Which one would you buy? 

Thanks:grin:
*


----------



## Ralck (Dec 10, 2004)

Hrm, that's a tough one.

I'm not a huge expert, but it looks like the TC comes with a few more features, but the Fireface has an extra input (unbalanced TRS, which could be handy). It also looks like the TC is digitally controlled analogue where I'm not sure about the Fireface (but if I had to guess based on the specs, I might guess digital? Hey, I've only got a 50/50 chance here :laugh.

It seems like both are really good/high quality units. I personally might like the Fireface better because of it's digital outputs which would be much easier for me considering all the cables/cross talk that are around my rig (and the fact that I would use this for adding sound to already digital video), but your needs might be different.

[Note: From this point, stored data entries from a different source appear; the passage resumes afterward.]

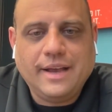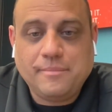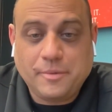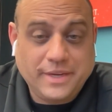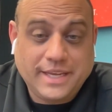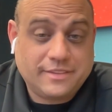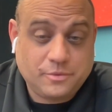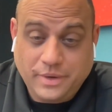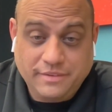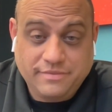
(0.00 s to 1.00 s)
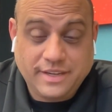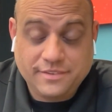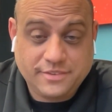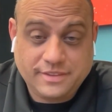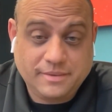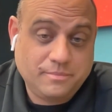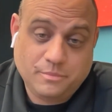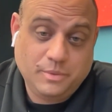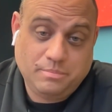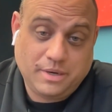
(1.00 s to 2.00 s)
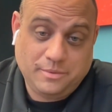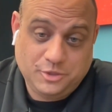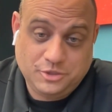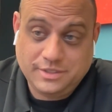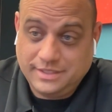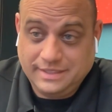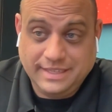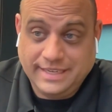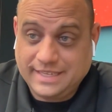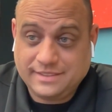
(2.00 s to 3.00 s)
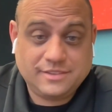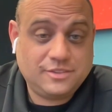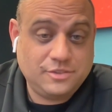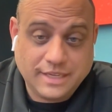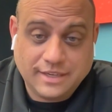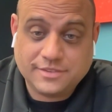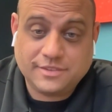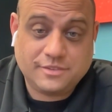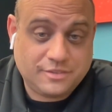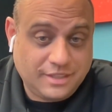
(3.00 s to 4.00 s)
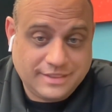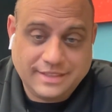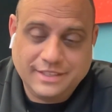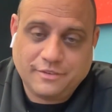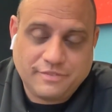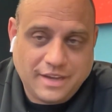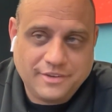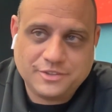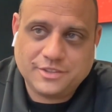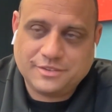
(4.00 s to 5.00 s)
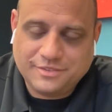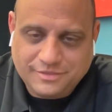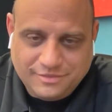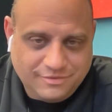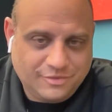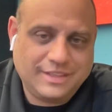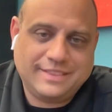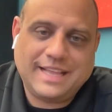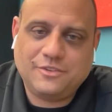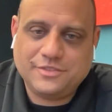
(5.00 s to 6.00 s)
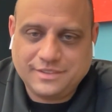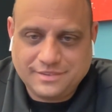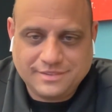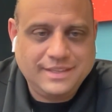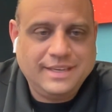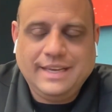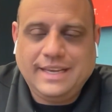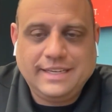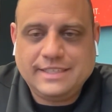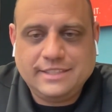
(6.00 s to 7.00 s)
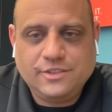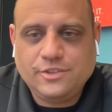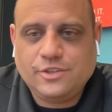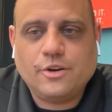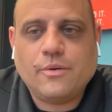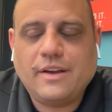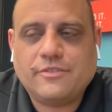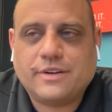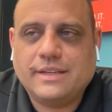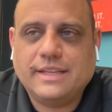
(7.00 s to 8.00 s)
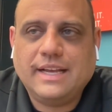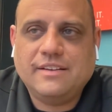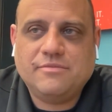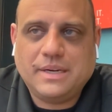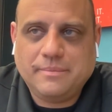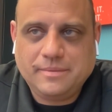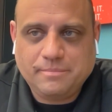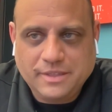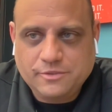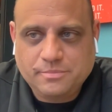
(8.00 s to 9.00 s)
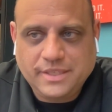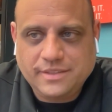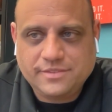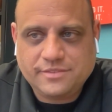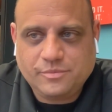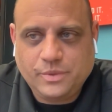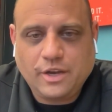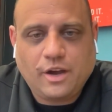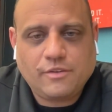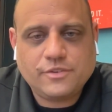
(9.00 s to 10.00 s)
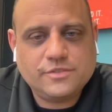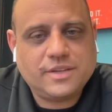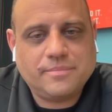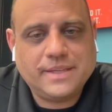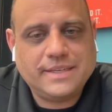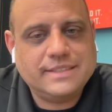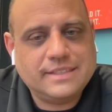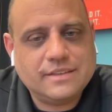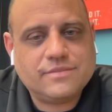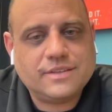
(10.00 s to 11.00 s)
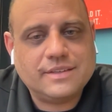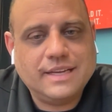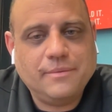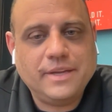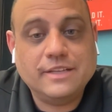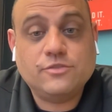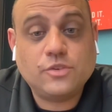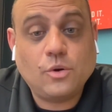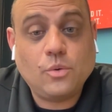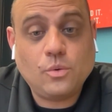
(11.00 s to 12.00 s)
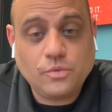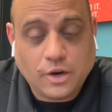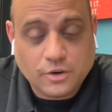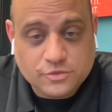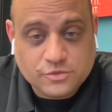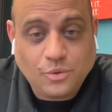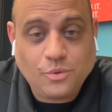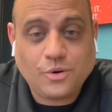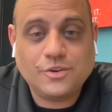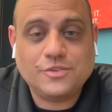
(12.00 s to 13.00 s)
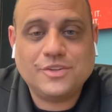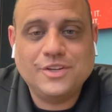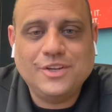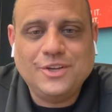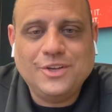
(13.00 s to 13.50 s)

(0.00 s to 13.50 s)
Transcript: And then we got there way faster than we probably should. And then they got to two thousand, you know, five hundred or one thousand, and continued to grow after I left. But I mean, it was because we offered something different, and we sold our stores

It's hard to say what's best for you without knowing what you will use it for, but unless you need a feature that only one of them have, I think you'll be fine with either. :smile:


----------



## L_A (Feb 9, 2008)

It is a tough one. 

I intend to do some solo music composition in the later future with this machine.
The only mic-ins and line Level-ins I am going to be using will be on this interface.

I informed myself and I was told that RME's analog to Digital converter was a notch better than the T.C.'s. But I am wondering if the bundle is better with T.C. Konnect48 (remote, dsp's,...). But I could also buy TC dsp's (powercore) later on because I wouldn't be able to upgrade the converter It is a difficult decision and I am trying to weight the good and (bad)(both seems great). RME also comes with 2 firewire 800.



Somebody convince me! LOL 

P.S. As you can see I will be investing in one of these for the longterm.


----------



## macman (Mar 12, 2008)

L_A said:


> *TC Electronics Studio Konnekt 48 or RME Fireface 800?
> 
> Which one would you buy?
> 
> ...


RME Fireface anytime. The drivers are far superior. Also, TC is definitely loosing it. Just look at: forum.tcelectronic.com


----------